Polycystic ovary syndrome, commonly referred to as PCOS is the most common reproductive hormone disorder, affecting 5-10% of people of reproductive age. Whilst the exact cause is unknown, multiple factors appear to play a role, these include; genetics, hormones, environment and lifestyle, including how these factors interact together.
What is intuitive eating?
Developed by two dietitians called Evelyn Tribole and Elyse Resch, intuitive eating is a ten-principle framework designed to help you honour your health whilst paying attention to the messages of your body and meeting your physical and emotional needs.
The process works in two ways, some of which help you to gain body attunement, which is the ability to hear and therefore respond to the physical sensations within your body e.g. biological cues of hunger and fullness. Whilst other principles help you to remove the obstacles to body attunement.
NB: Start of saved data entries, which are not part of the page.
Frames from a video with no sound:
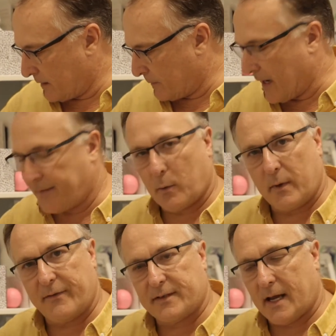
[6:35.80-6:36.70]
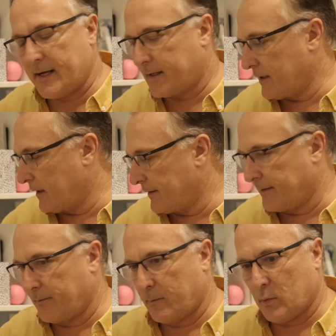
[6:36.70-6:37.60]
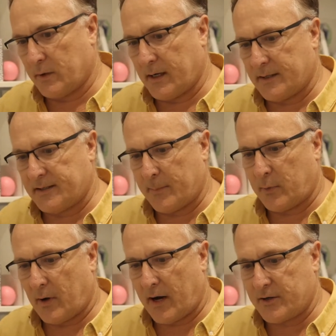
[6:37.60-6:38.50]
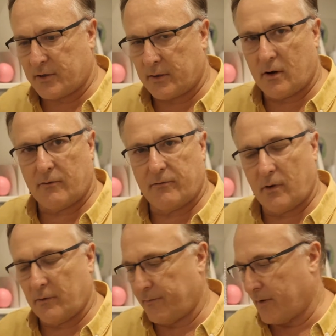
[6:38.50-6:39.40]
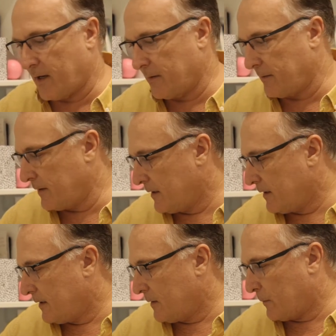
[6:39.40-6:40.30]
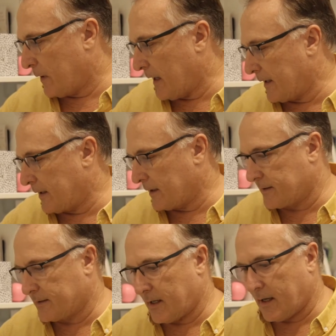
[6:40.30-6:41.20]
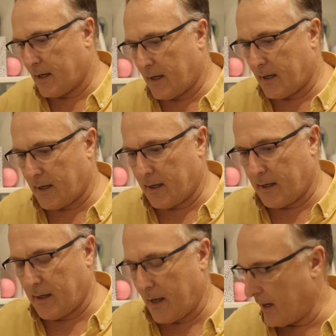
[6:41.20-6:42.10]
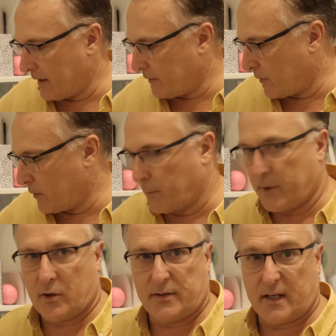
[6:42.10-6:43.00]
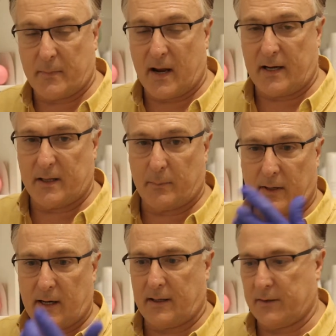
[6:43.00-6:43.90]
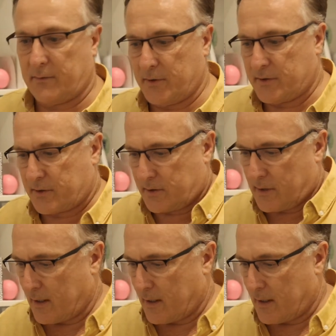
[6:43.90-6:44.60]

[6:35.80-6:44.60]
blood that we've taken, and we'll get a separation of platelets, and we'll be using mainly the platelet-rich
There have been over 120 studies published supporting the use of intuitive eating to promote health, with no diets in sight! The original book on intuitive eating was published in 2012 and the latest edition was published in 2020.
What are the 10 principles of intuitive eating?
There are ten principles or pillars of intuitive eating. But, they don’t need to be followed exactly or in order. Think of them as a guide or set of suggestions to help you find food freedom, reject restriction and forget about diet culture.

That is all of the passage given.